> [Work instruction]: Look below for the line with "[0.00-1.00s]" and the line with "[9.00-9.25s]". Copy exactly those two lines and every line between, but not the pictures.

Records supplied: Begin

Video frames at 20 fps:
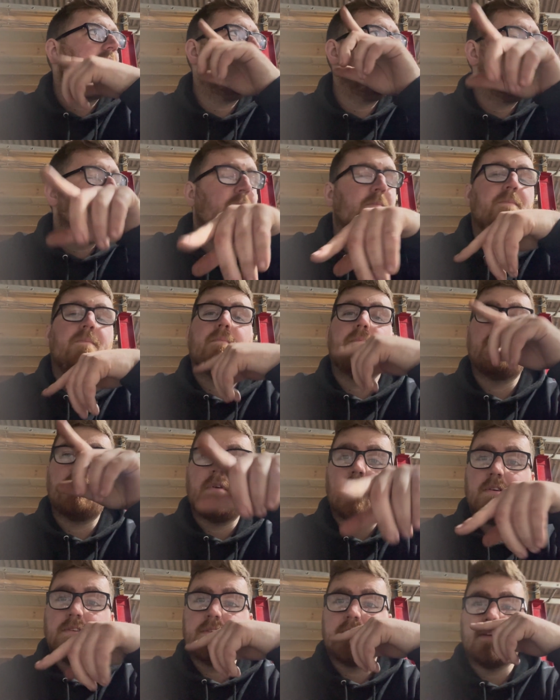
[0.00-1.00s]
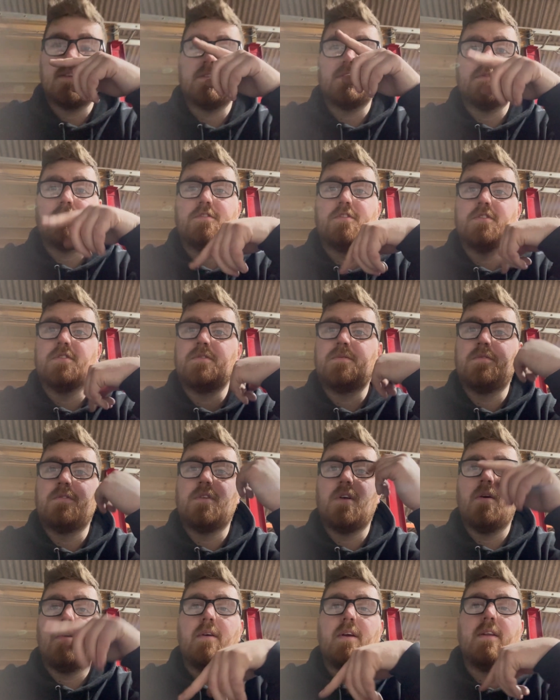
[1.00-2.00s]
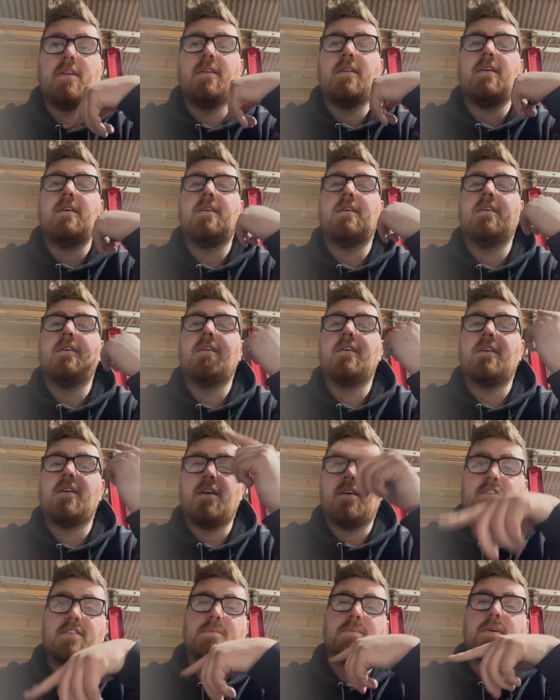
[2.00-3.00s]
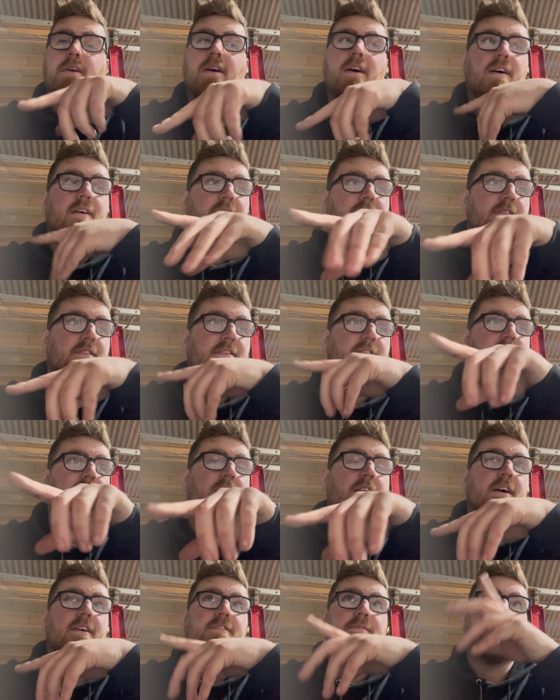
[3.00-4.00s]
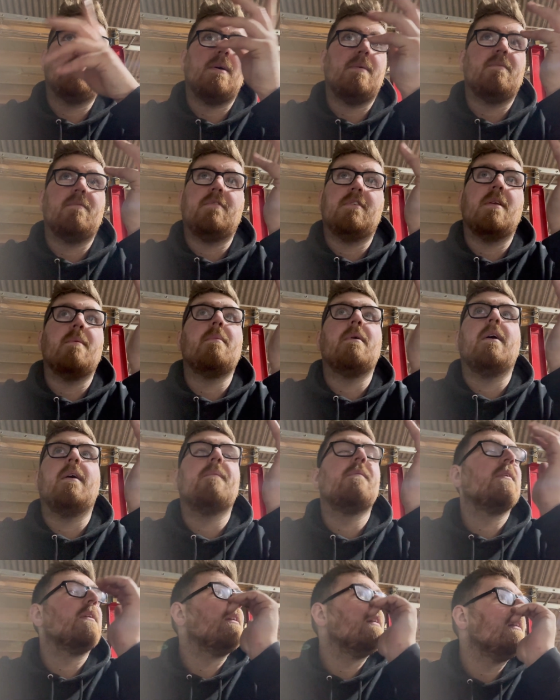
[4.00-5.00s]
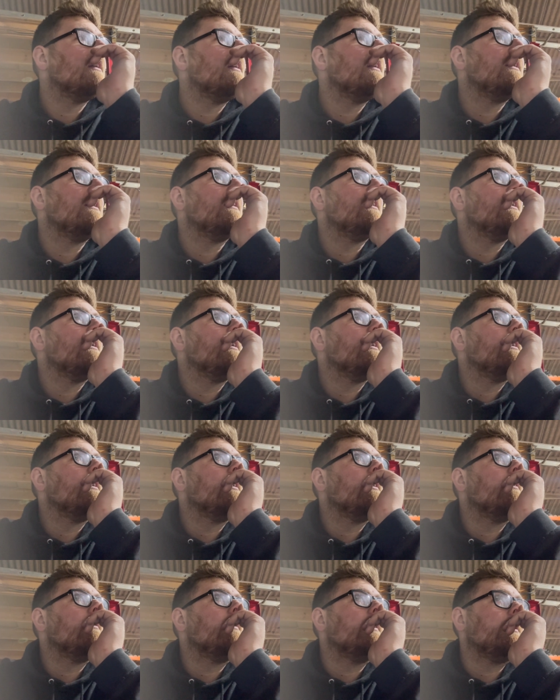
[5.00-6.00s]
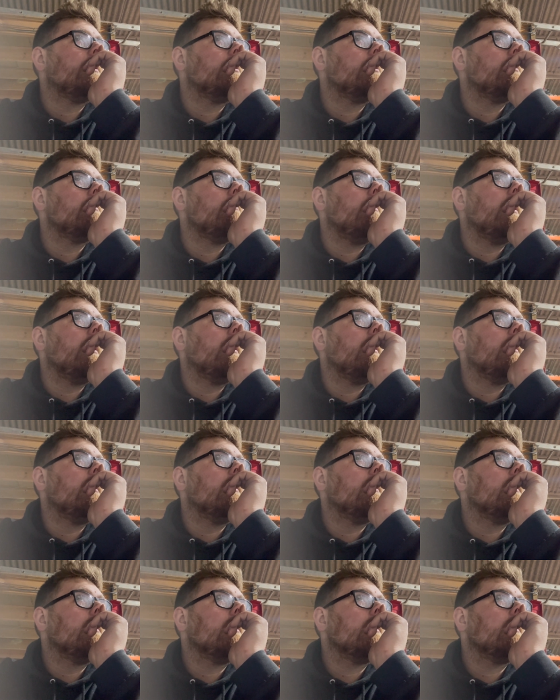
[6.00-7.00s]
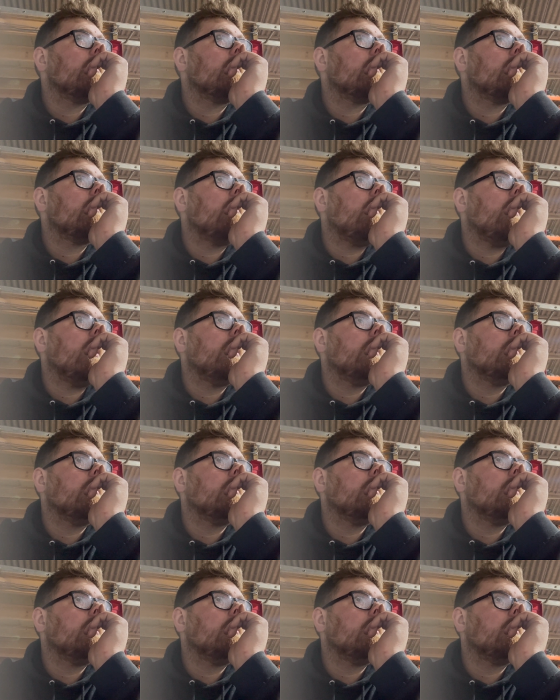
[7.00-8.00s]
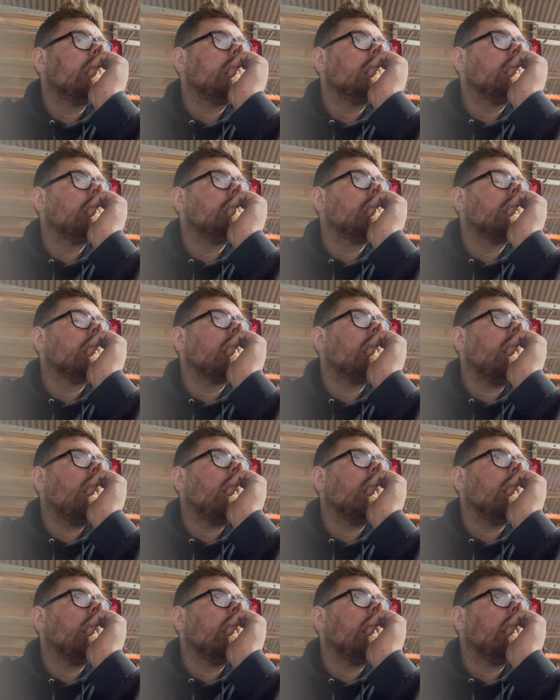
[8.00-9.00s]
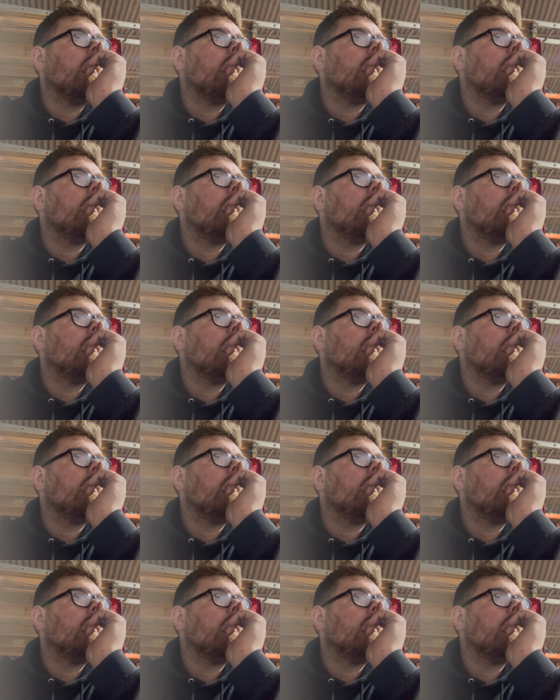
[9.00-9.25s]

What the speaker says: the process of just doing customer cars this last month and a bit, which has been quite an ordeal because there's been quite a lot.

Records supplied: End

> [Your solution]:
[0.00-1.00s]
[1.00-2.00s]
[2.00-3.00s]
[3.00-4.00s]
[4.00-5.00s]
[5.00-6.00s]
[6.00-7.00s]
[7.00-8.00s]
[8.00-9.00s]
[9.00-9.25s]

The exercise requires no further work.